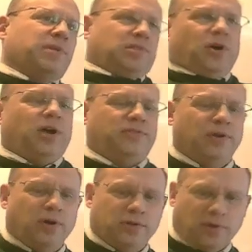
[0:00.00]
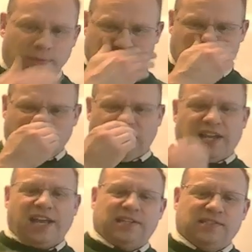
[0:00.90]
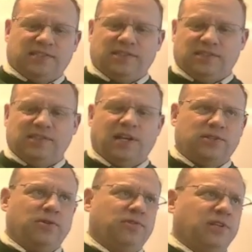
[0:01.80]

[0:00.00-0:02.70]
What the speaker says: taught that all chromosomes look like X's, and it's not true.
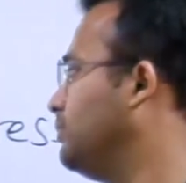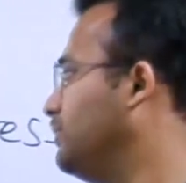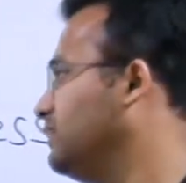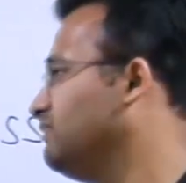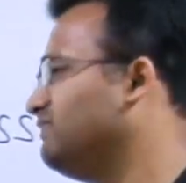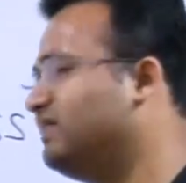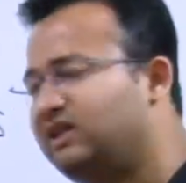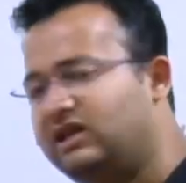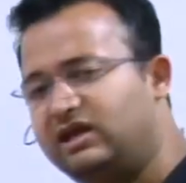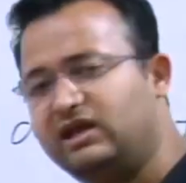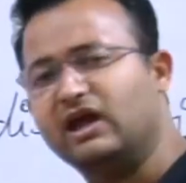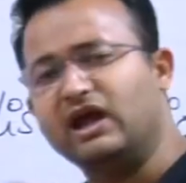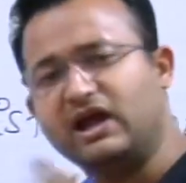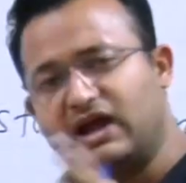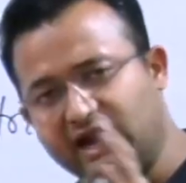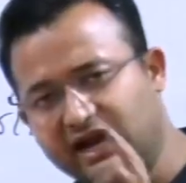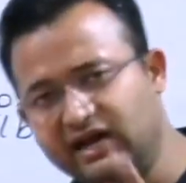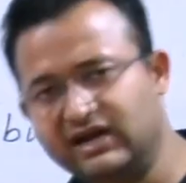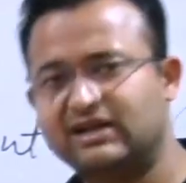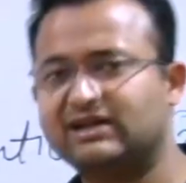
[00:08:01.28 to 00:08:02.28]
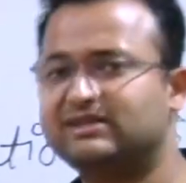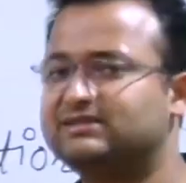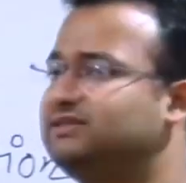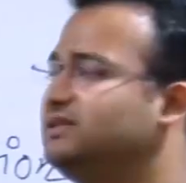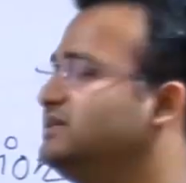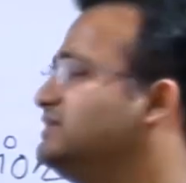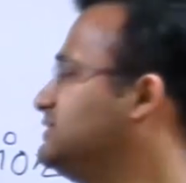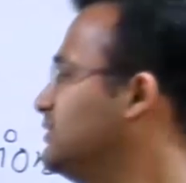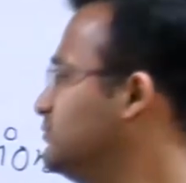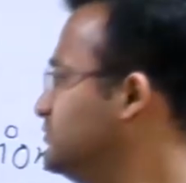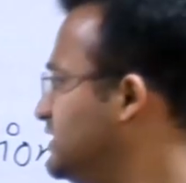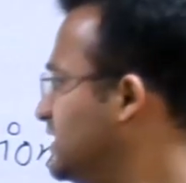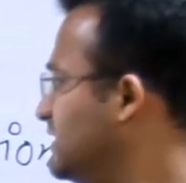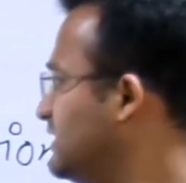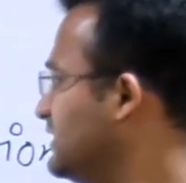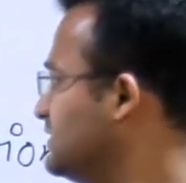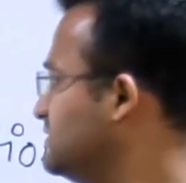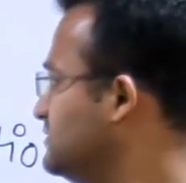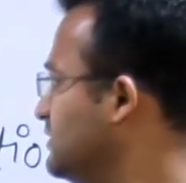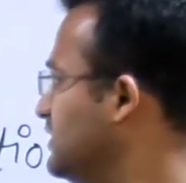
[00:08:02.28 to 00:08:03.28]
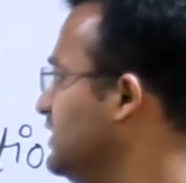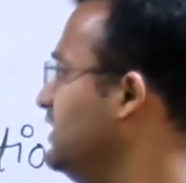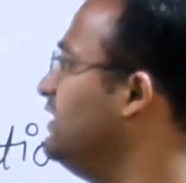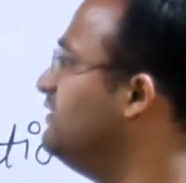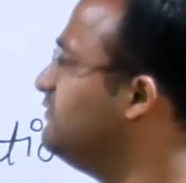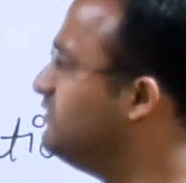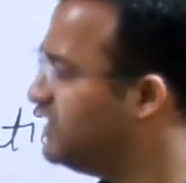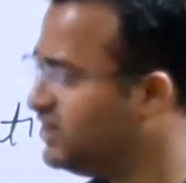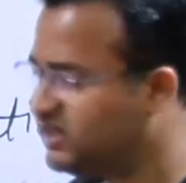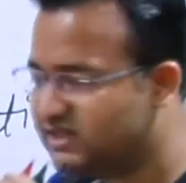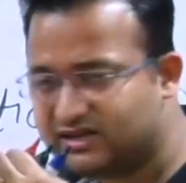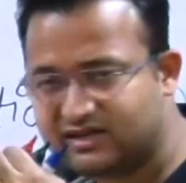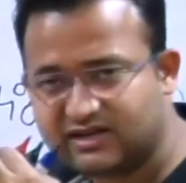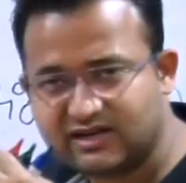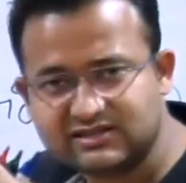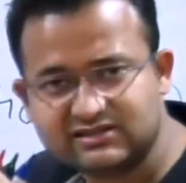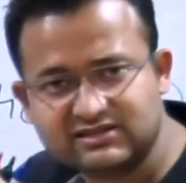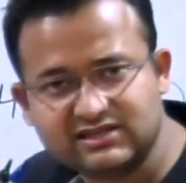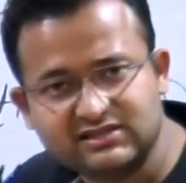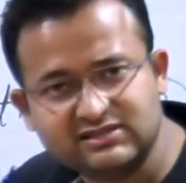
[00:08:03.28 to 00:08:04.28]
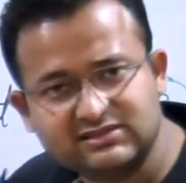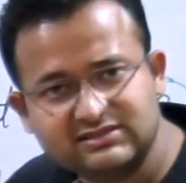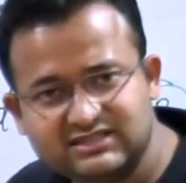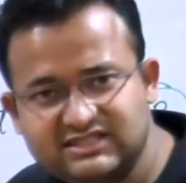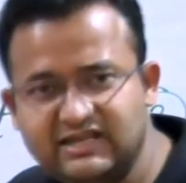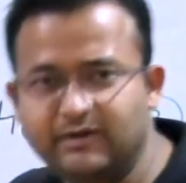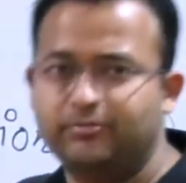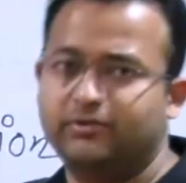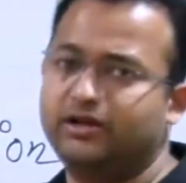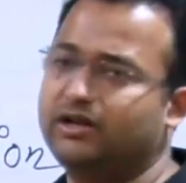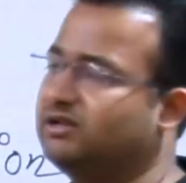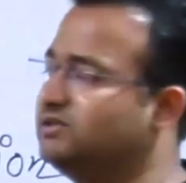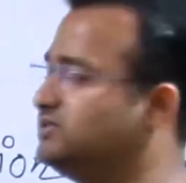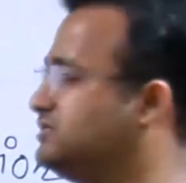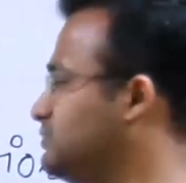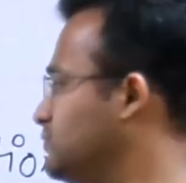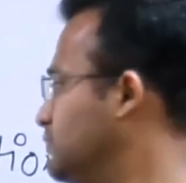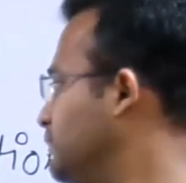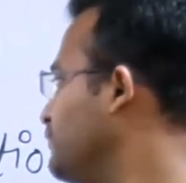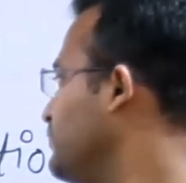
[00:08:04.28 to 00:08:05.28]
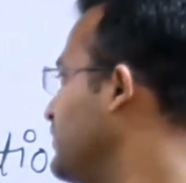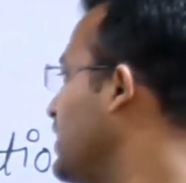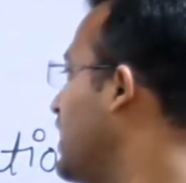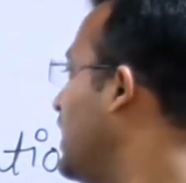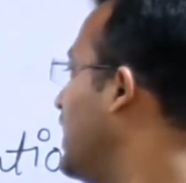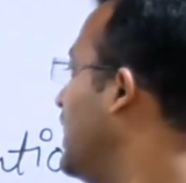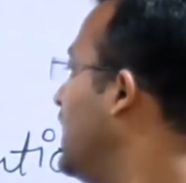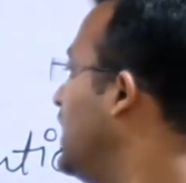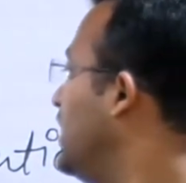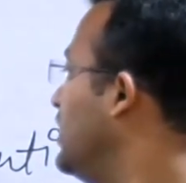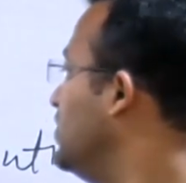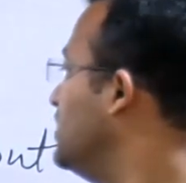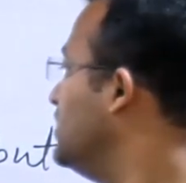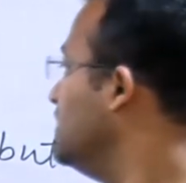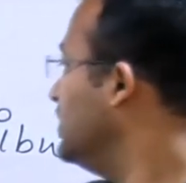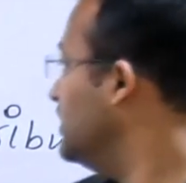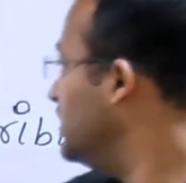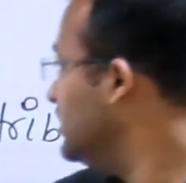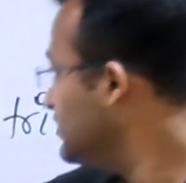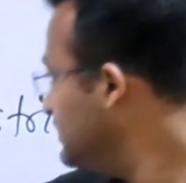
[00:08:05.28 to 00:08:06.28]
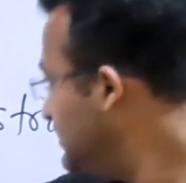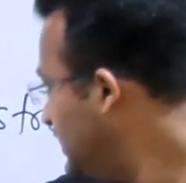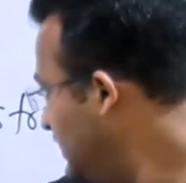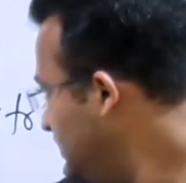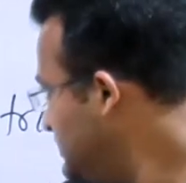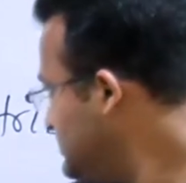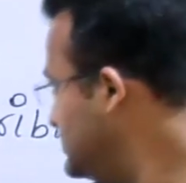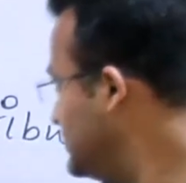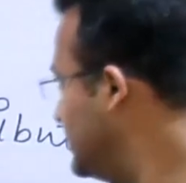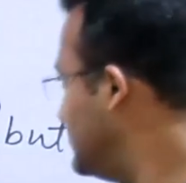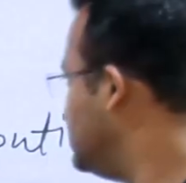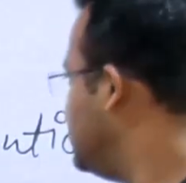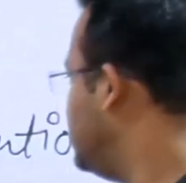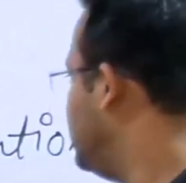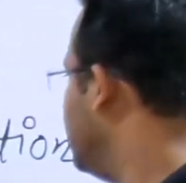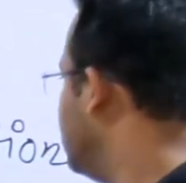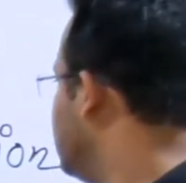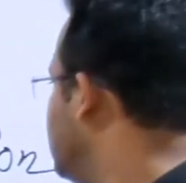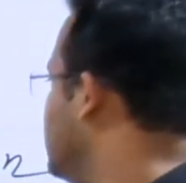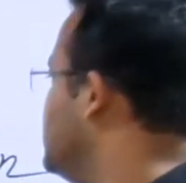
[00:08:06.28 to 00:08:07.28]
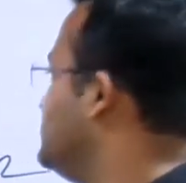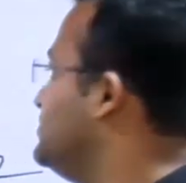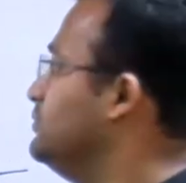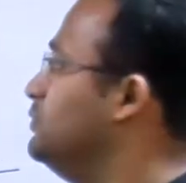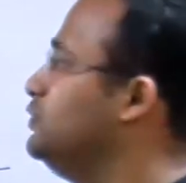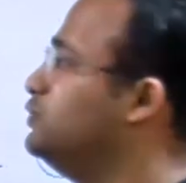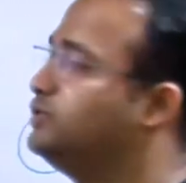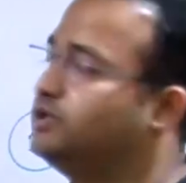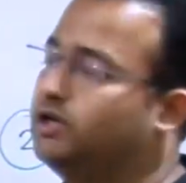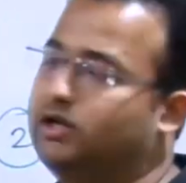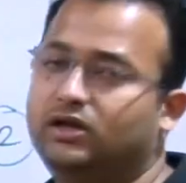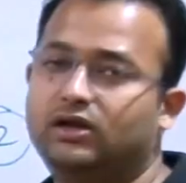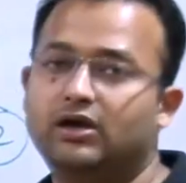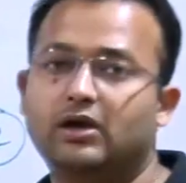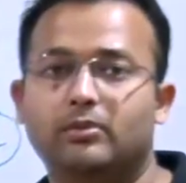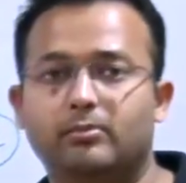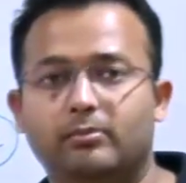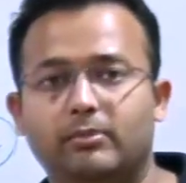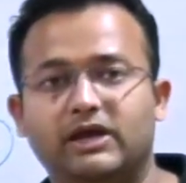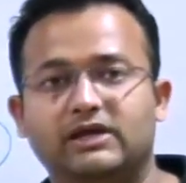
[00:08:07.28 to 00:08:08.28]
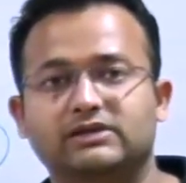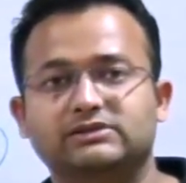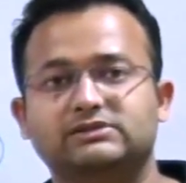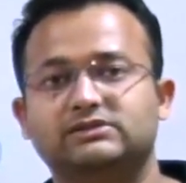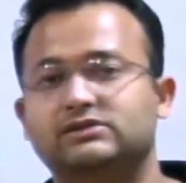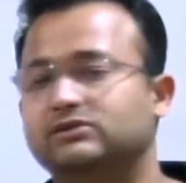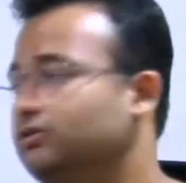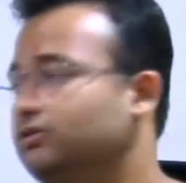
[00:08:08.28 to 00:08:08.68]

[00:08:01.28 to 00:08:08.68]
topic very interesting subject actually and very interesting chapter also then shear stress distribution means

......

# WORK INSTRUCTIONS:
Skip the pictures and transcribe the rest of the records exactly.

# YOUR SOLUTION:
[0:00.00]
[0:00.90]
[0:01.80]

[0:00.00-0:02.70]
What the speaker says: taught that all chromosomes look like X's, and it's not true.
[00:08:01.28 to 00:08:02.28]
[00:08:02.28 to 00:08:03.28]
[00:08:03.28 to 00:08:04.28]
[00:08:04.28 to 00:08:05.28]
[00:08:05.28 to 00:08:06.28]
[00:08:06.28 to 00:08:07.28]
[00:08:07.28 to 00:08:08.28]
[00:08:08.28 to 00:08:08.68]

[00:08:01.28 to 00:08:08.68]
topic very interesting subject actually and very interesting chapter also then shear stress distribution means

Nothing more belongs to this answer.